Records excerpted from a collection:
**********

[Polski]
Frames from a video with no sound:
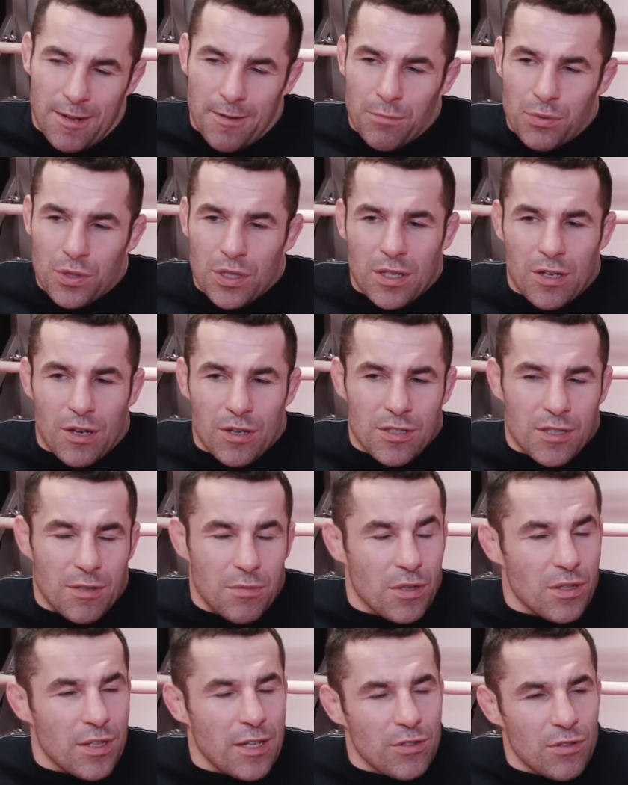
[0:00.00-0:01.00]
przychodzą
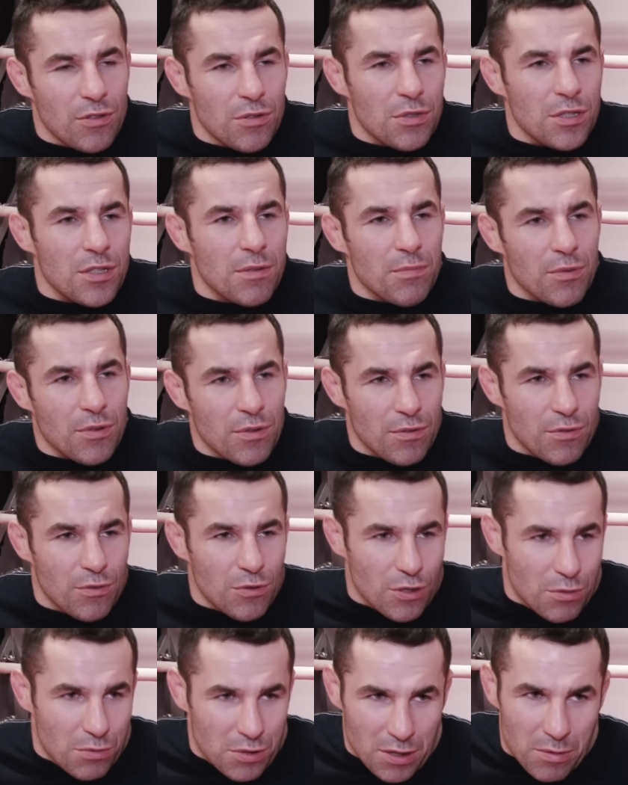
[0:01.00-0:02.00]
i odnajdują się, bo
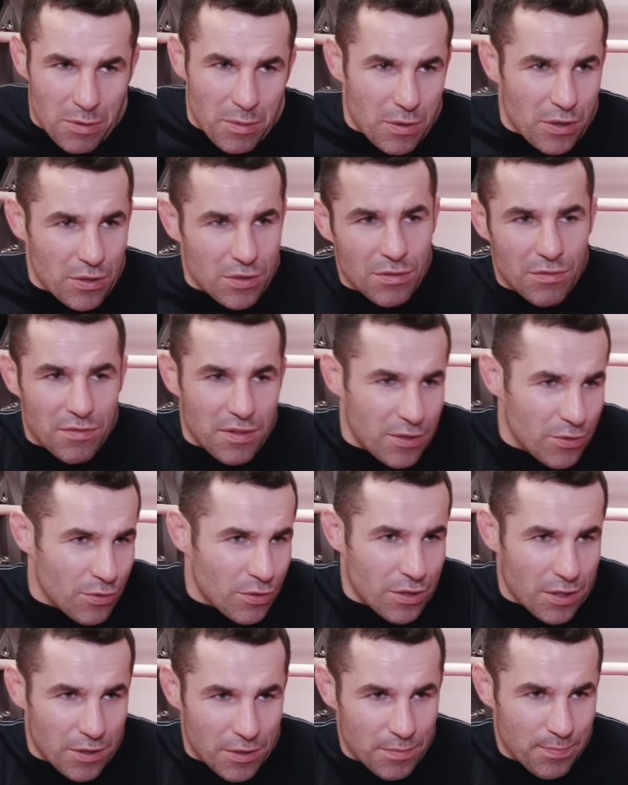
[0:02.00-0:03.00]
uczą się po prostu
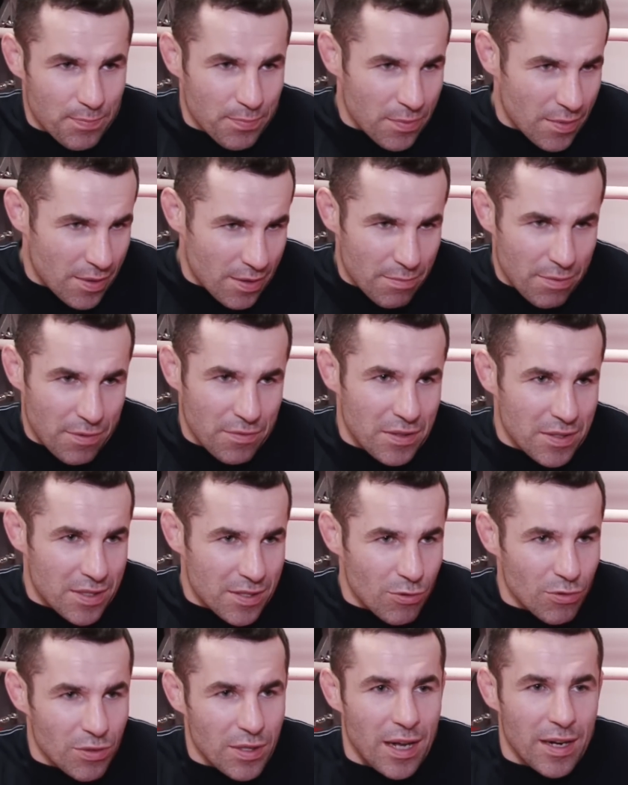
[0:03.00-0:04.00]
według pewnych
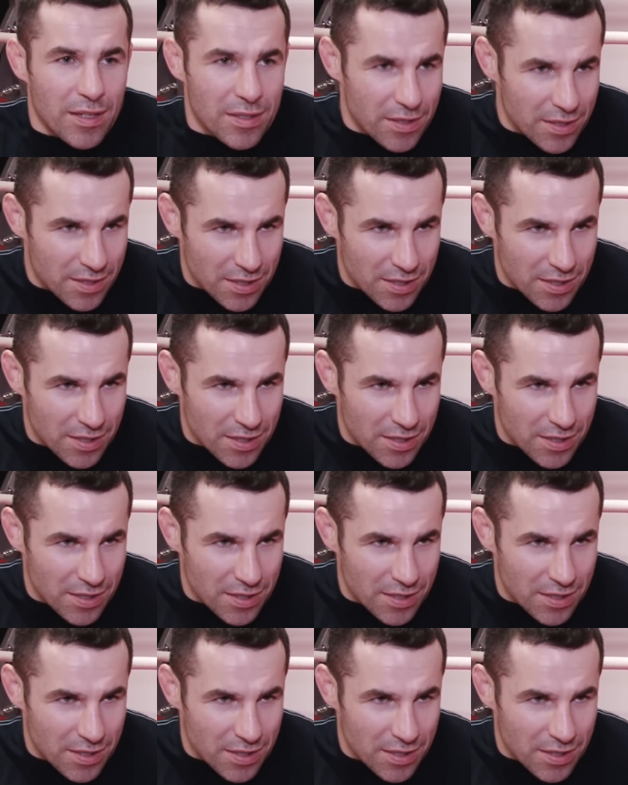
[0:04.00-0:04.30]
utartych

**********

Please repeat every record above exactly, but leave out the pictures.

▶ [Result for this task]
[Polski]
Frames from a video with no sound:
[0:00.00-0:01.00]
przychodzą
[0:01.00-0:02.00]
i odnajdują się, bo
[0:02.00-0:03.00]
uczą się po prostu
[0:03.00-0:04.00]
według pewnych
[0:04.00-0:04.30]
utartych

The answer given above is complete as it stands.